Everything in the listing below should be repeated verbatim, apart from the pictures.

*Excerpted data:*
::::::

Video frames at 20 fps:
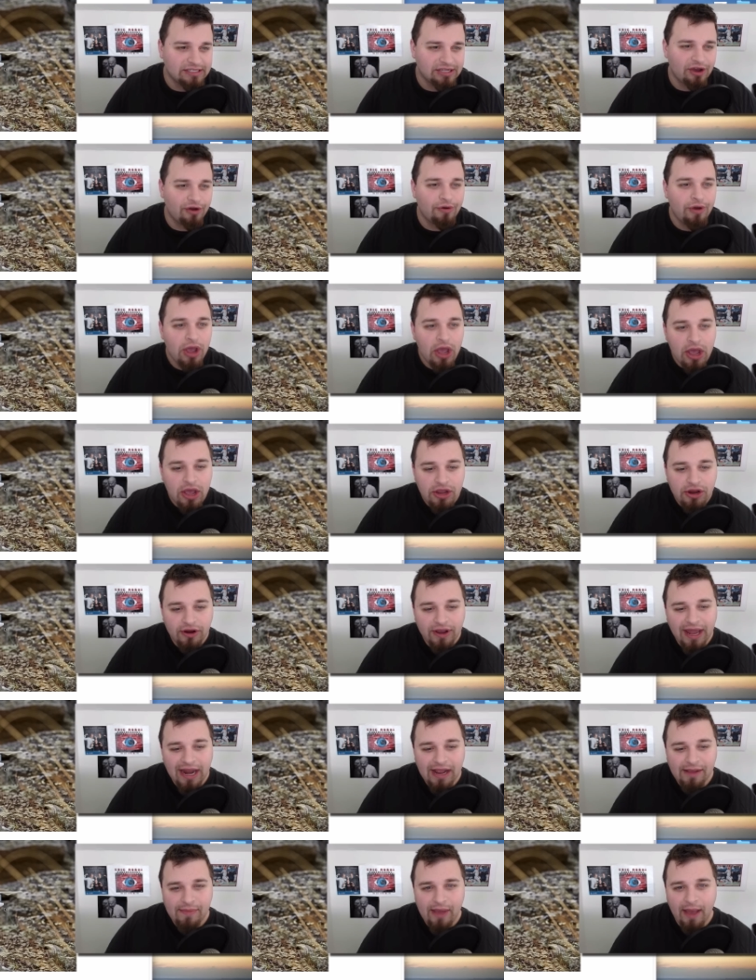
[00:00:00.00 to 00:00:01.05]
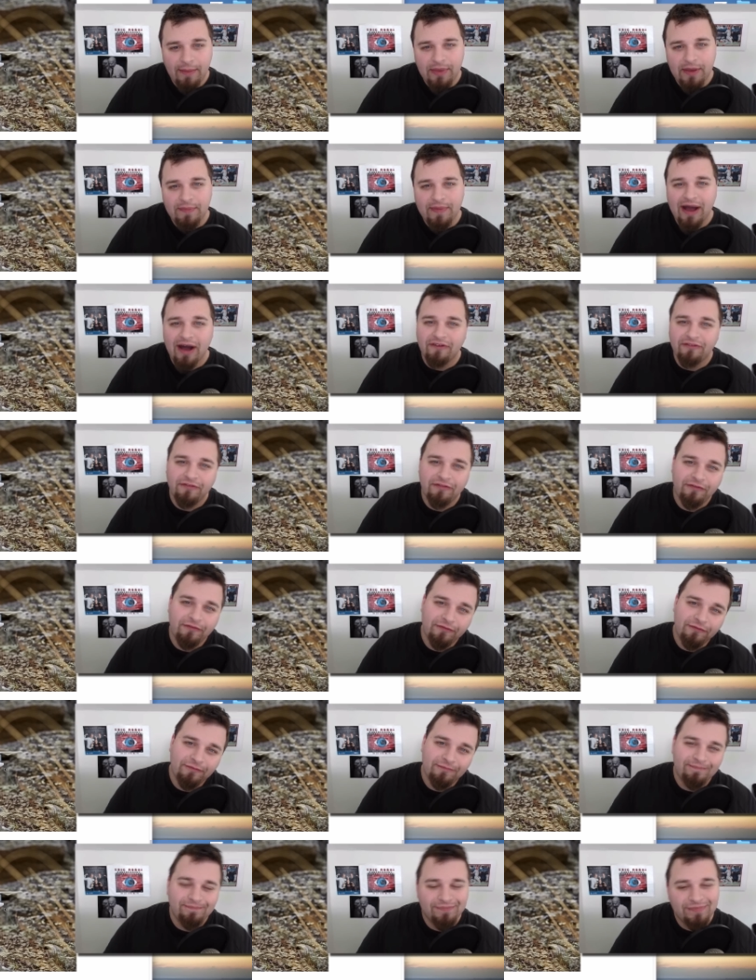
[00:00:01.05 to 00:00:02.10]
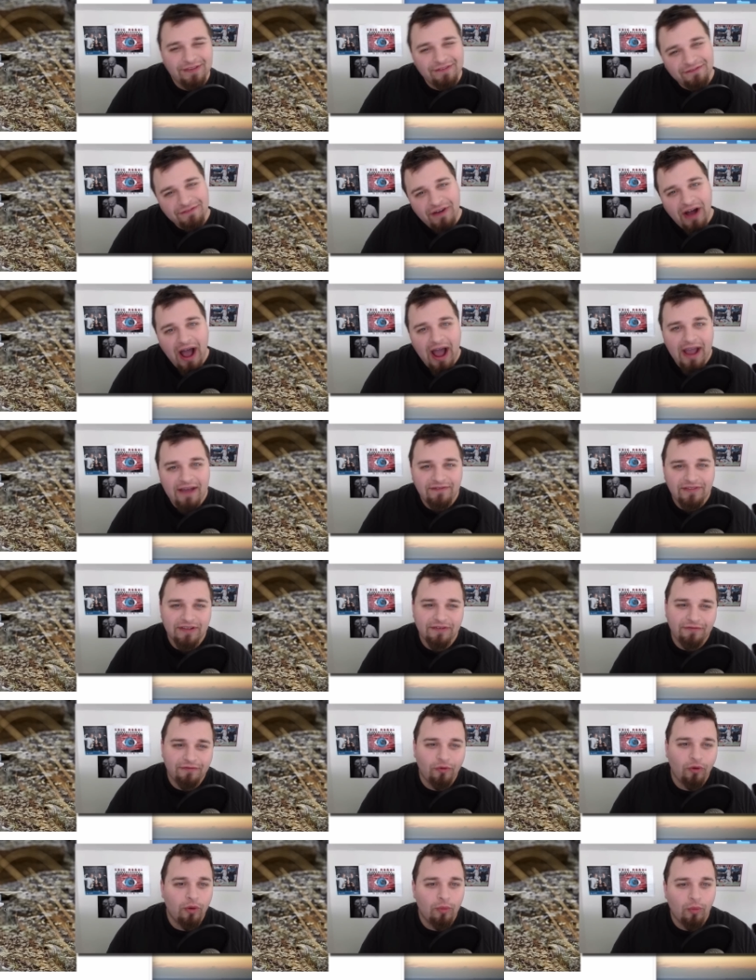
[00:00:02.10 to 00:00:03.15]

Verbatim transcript: So you're getting maybe about 4 to 5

::::::

*Reply to the task:*
Video frames at 20 fps:
[00:00:00.00 to 00:00:01.05]
[00:00:01.05 to 00:00:02.10]
[00:00:02.10 to 00:00:03.15]

Verbatim transcript: So you're getting maybe about 4 to 5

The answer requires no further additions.